> **Exercise**
Repeat exactly the lines from the first line of the records through the line containing "[00:00:08.30]", and nothing more.

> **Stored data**
■ ■ ■ ■ ■

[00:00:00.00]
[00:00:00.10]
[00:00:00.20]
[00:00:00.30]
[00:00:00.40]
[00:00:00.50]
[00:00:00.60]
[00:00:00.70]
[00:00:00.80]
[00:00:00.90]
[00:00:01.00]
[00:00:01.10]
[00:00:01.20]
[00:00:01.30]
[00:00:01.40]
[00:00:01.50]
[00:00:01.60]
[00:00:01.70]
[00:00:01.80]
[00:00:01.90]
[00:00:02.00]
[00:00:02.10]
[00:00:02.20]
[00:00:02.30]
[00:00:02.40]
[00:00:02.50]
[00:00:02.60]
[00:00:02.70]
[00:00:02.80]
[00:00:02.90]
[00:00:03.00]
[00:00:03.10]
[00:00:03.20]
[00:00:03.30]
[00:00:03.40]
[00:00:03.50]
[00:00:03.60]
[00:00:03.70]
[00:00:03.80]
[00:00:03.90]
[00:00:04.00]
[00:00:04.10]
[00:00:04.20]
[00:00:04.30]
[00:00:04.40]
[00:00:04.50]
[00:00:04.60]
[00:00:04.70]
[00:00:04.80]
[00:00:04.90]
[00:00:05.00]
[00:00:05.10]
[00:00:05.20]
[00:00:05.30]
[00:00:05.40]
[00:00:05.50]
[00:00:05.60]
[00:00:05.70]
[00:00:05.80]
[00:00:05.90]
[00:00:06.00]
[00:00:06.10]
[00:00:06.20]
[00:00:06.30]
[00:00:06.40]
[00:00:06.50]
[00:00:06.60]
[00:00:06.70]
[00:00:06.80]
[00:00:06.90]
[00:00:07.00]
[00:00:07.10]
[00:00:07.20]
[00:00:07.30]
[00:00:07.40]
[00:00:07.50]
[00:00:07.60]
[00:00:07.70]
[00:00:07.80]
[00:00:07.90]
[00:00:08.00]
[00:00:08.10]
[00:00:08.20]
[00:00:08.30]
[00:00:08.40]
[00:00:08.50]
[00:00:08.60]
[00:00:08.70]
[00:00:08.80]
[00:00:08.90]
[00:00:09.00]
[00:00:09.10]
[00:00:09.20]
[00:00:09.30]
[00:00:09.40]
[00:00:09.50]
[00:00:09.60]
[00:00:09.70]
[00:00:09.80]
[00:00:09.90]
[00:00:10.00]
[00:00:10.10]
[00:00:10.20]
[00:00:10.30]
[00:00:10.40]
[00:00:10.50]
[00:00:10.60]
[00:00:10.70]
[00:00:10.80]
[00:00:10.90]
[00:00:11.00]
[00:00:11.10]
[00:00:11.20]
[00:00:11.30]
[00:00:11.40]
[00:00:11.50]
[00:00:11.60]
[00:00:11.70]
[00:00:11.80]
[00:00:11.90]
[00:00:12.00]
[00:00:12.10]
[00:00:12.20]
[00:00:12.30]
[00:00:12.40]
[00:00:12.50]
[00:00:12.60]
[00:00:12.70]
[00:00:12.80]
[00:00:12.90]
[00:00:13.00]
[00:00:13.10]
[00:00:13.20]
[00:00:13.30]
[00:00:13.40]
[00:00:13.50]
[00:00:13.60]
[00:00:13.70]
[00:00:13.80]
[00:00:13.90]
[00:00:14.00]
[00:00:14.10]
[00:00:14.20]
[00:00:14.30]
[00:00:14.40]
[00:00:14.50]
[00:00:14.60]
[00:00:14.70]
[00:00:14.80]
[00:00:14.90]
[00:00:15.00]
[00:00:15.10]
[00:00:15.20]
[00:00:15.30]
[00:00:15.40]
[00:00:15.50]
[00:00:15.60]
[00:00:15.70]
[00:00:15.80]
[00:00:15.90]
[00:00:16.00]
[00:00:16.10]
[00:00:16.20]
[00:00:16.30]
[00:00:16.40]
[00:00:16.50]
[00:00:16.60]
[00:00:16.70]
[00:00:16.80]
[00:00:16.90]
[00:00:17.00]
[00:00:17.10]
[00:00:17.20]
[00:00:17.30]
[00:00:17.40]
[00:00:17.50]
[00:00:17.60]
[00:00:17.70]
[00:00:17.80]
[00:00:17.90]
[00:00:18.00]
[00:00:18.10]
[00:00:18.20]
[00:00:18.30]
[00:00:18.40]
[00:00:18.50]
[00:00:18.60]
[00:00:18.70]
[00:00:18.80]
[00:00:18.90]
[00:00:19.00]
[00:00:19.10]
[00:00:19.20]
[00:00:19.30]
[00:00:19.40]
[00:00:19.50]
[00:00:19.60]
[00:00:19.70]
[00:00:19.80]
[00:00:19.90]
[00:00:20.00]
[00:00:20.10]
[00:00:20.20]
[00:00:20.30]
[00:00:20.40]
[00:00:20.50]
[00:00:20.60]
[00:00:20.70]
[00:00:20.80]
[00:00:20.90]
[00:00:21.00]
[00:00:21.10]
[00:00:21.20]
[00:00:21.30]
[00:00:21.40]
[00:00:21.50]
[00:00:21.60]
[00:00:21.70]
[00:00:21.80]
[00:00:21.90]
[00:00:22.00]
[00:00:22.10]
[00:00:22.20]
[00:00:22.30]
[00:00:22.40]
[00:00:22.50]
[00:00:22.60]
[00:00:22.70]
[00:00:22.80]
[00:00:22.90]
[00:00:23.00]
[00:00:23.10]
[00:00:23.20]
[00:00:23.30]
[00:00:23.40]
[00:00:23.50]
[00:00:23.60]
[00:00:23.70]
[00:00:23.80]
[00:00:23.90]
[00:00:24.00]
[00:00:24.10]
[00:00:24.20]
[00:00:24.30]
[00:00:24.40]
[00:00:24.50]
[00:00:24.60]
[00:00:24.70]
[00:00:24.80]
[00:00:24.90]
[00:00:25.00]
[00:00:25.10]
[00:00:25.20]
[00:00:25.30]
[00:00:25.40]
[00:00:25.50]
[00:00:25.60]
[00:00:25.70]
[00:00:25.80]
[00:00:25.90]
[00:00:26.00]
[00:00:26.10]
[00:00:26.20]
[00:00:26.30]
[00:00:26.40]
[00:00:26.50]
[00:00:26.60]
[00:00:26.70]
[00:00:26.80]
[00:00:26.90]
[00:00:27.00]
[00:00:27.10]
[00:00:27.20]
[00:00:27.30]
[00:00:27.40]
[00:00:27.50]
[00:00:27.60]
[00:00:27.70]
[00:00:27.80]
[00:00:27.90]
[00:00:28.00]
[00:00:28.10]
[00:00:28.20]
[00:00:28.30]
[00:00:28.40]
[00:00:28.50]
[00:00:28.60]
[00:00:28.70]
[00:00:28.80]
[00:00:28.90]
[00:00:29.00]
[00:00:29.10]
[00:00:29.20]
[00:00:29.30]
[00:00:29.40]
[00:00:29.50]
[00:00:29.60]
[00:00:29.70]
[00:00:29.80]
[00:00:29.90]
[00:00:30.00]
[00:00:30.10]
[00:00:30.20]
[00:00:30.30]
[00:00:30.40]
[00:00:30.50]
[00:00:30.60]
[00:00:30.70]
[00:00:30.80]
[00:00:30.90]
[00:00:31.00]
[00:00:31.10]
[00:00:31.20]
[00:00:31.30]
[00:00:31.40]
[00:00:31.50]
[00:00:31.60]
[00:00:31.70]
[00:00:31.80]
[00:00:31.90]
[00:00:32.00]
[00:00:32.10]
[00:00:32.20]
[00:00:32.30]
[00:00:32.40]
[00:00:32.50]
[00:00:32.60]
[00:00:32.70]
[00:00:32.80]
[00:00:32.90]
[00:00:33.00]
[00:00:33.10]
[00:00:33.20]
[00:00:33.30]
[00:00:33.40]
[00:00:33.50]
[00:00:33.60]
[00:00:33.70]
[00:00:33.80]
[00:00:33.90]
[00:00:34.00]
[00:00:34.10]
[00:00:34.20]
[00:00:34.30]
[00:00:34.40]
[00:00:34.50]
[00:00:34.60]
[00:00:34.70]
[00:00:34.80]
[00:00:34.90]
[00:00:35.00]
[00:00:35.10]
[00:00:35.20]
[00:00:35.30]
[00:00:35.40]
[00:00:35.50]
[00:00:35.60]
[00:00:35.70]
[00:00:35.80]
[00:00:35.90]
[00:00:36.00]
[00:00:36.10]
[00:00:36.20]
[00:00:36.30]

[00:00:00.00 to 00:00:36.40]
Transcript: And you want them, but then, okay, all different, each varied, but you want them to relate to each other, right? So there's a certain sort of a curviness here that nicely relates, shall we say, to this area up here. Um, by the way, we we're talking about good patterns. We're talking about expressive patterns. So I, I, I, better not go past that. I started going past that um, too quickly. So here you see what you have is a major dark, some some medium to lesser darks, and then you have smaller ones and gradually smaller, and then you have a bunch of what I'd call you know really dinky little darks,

■ ■ ■ ■ ■

> **Response to the exercise**
[00:00:00.00]
[00:00:00.10]
[00:00:00.20]
[00:00:00.30]
[00:00:00.40]
[00:00:00.50]
[00:00:00.60]
[00:00:00.70]
[00:00:00.80]
[00:00:00.90]
[00:00:01.00]
[00:00:01.10]
[00:00:01.20]
[00:00:01.30]
[00:00:01.40]
[00:00:01.50]
[00:00:01.60]
[00:00:01.70]
[00:00:01.80]
[00:00:01.90]
[00:00:02.00]
[00:00:02.10]
[00:00:02.20]
[00:00:02.30]
[00:00:02.40]
[00:00:02.50]
[00:00:02.60]
[00:00:02.70]
[00:00:02.80]
[00:00:02.90]
[00:00:03.00]
[00:00:03.10]
[00:00:03.20]
[00:00:03.30]
[00:00:03.40]
[00:00:03.50]
[00:00:03.60]
[00:00:03.70]
[00:00:03.80]
[00:00:03.90]
[00:00:04.00]
[00:00:04.10]
[00:00:04.20]
[00:00:04.30]
[00:00:04.40]
[00:00:04.50]
[00:00:04.60]
[00:00:04.70]
[00:00:04.80]
[00:00:04.90]
[00:00:05.00]
[00:00:05.10]
[00:00:05.20]
[00:00:05.30]
[00:00:05.40]
[00:00:05.50]
[00:00:05.60]
[00:00:05.70]
[00:00:05.80]
[00:00:05.90]
[00:00:06.00]
[00:00:06.10]
[00:00:06.20]
[00:00:06.30]
[00:00:06.40]
[00:00:06.50]
[00:00:06.60]
[00:00:06.70]
[00:00:06.80]
[00:00:06.90]
[00:00:07.00]
[00:00:07.10]
[00:00:07.20]
[00:00:07.30]
[00:00:07.40]
[00:00:07.50]
[00:00:07.60]
[00:00:07.70]
[00:00:07.80]
[00:00:07.90]
[00:00:08.00]
[00:00:08.10]
[00:00:08.20]
[00:00:08.30]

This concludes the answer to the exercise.